On 28 May 2011, Scholes came on as a substitute during United's 3–1 defeat to Barcelona in the Champions League final. Three days later, he announced his retirement with immediate effect, and joined the club's coaching staff. On 5 August, United held a testimonial match to honour his 17 years of service to the club. The match was played at Old Trafford against New York Cosmos. United won the match 6–0, with Scholes opening the scoring with a shot from 25 yards, in front of a sell out 74,731 crowd.

====2012–2013====
Having been training with United's reserve team, Scholes' desire to play football returned and he approached Alex Ferguson and assistant manager Mike Phelan with a view to coming out of retirement, possibly for another club if they declined to have him back at United. However, the club had been going through an injury crisis in midfield, and, on 8 January 2012, Scholes made his comeback as a substitute in a 3–2 win over neighbours Manchester City in the 2011–12 FA Cup.

Scholes made his first start in the next game against Bolton Wanderers, where he scored his first goal since returning in a 3–0 victory at Old Trafford, converting a Wayne Rooney pass. This meant he had scored at least one goal in every season in the Premier League since 1994–95. He scored his second goal since coming back in a 2–1 away win against Norwich City on 26 February, heading home a cross from Nani. On 8 April, he scored in a 2–0 win against Queens Park Rangers at Old Trafford, helping United to go eight points clear of rivals Manchester City in the Premier League.
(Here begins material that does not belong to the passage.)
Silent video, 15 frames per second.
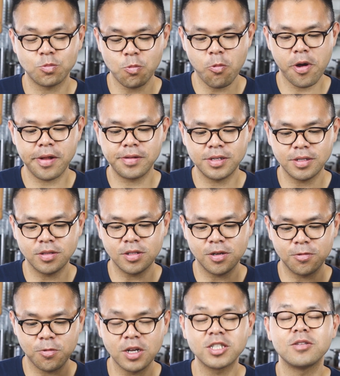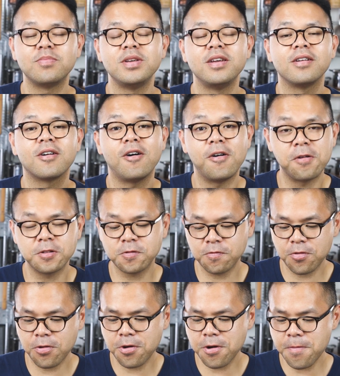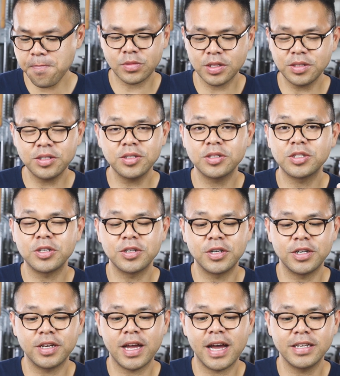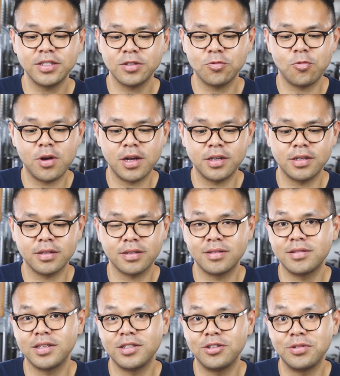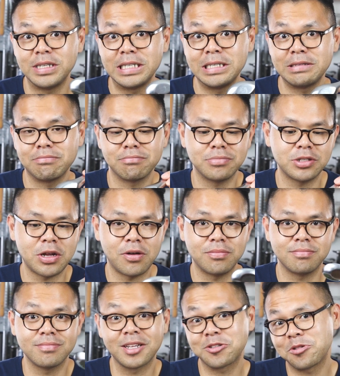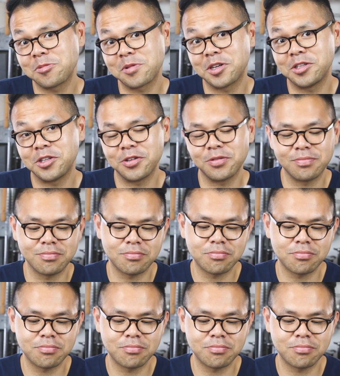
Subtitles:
what the recipe calls for. This is just so good. I just want to continue eating. So that's what I'm going to do.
On 30 May, Scholes signed a one-year extension with Manchester United, keeping him at the club until summer 2013. He marked his 700th appearance for Manchester United by scoring in a 4–0 win at home to Wigan Athletic on 15 September 2012. This goal meant that he had scored in his 19th consecutive Premier League season, a feat only surpassed by teammate Ryan Giggs, who holds the record of 21 consecutive seasons.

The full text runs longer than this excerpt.